Regulation by Protein Phosphatase 1 (PP1)

  • Role of PP1

    • PP1 dephosphorylates various proteins to limit the rate of glycogen breakdown, affecting the following:

    • Inactivates phosphorylase a.

    • Inactivates phosphorylase kinase.

    • Activates glycogen synthase by converting glycogen synthase b to the active a form.

PP1 Activating Mechanisms

  • Regulatory Subunits

    • The catalytic subunit of PP1 binds to regulatory subunits such as GM in skeletal muscle and heart, and GL in the liver, serving as scaffolds to organize interactions.

  • cAMP Cascade Influence

    • The cAMP cascade activates PKA and reduces PP1 activity via two mechanisms, including GM phosphorylation leading to dissociation and phosphorylation of small proteins that inhibit PP1.

Insulin's Role in Glycogen Synthesis

  • Impact of Insulin

    • High blood glucose levels trigger insulin release, which inactivates glycogen synthase kinase through a signal transduction pathway, stimulating glycogen synthesis.

    • Insulin prevents glycogen synthase from being kept in an inactive phosphorylated state, allowing PP1 to activate it, restoring glycogen reserves.
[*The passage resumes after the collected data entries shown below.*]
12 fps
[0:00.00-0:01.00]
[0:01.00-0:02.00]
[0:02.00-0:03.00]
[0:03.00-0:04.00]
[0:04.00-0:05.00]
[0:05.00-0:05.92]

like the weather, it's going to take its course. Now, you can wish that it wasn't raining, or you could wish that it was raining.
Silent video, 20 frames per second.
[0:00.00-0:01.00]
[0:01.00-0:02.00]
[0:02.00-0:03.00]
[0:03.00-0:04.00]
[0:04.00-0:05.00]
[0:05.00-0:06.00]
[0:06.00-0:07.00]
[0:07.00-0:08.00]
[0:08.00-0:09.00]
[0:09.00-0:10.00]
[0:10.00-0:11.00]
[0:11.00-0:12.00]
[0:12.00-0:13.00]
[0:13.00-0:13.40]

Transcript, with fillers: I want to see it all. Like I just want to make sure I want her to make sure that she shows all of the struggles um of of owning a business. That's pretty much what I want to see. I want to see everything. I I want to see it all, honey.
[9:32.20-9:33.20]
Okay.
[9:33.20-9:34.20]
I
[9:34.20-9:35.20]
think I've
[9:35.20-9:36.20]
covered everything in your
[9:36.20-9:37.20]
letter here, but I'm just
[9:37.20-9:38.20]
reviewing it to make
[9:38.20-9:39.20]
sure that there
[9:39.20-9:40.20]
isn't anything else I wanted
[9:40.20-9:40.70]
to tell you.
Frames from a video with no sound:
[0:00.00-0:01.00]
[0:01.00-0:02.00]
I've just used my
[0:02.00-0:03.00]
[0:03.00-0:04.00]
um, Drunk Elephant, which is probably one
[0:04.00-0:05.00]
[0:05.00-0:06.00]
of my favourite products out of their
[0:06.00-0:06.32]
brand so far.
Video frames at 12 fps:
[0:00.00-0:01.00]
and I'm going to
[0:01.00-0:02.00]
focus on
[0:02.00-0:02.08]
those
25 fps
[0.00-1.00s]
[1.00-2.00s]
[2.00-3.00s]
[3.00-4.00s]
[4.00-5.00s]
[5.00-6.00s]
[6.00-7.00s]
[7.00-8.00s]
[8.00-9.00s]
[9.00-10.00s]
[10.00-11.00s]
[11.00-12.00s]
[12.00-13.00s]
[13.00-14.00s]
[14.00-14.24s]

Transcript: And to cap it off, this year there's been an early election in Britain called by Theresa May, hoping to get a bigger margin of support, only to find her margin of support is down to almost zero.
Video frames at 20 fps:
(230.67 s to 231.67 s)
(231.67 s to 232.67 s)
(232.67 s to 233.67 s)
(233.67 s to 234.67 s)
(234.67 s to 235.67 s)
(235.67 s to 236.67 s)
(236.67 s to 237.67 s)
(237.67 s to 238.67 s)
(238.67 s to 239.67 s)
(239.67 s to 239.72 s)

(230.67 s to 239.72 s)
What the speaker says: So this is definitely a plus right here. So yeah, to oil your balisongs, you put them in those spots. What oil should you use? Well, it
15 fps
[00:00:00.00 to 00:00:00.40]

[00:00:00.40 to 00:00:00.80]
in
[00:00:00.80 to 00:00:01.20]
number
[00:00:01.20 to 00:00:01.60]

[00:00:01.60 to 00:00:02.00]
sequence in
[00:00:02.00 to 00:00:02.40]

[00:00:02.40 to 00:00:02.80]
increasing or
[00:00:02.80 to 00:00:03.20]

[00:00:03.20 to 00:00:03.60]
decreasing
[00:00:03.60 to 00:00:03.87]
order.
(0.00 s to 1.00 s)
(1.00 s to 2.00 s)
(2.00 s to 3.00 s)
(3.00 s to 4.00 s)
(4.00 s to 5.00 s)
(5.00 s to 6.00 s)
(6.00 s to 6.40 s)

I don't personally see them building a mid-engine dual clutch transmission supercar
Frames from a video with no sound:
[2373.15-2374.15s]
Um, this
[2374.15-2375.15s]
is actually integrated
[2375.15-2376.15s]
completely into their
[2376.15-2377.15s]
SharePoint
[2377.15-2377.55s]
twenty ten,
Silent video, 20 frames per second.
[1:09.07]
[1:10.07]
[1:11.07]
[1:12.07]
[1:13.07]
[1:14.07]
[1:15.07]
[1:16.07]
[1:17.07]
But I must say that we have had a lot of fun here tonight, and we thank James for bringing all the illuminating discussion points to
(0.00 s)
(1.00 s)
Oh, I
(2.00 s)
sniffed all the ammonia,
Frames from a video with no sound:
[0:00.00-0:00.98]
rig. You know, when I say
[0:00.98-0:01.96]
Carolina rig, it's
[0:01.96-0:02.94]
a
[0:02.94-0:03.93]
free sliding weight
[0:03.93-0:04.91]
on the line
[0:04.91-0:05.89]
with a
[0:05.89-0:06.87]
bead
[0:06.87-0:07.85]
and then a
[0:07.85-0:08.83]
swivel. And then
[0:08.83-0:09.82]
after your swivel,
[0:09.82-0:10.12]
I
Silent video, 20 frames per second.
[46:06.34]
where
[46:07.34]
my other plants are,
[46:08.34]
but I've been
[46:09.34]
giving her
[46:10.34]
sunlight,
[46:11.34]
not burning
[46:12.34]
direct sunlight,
    • Insulin enhances the number of glucose transporters in the membrane, facilitating glucose uptake.

Regulation of Blood Glucose by Liver Glycogen Metabolism

  • Feedback Mechanism

    • Active liver phosphorylase a decreases rapidly upon glucose infusion, shutting off glycogen breakdown at elevated glucose levels.

    • Glucose binding transitions phosphorylase a from active R to inactive T form, concurrently promoting the action of PP1 which converts phosphorylase to its b form.

    • Following a lag period, the activity of glycogen synthase a increases, leading to enhanced glycogen synthesis, aided by dephosphorylation by PP1, which activates glycogen synthase a.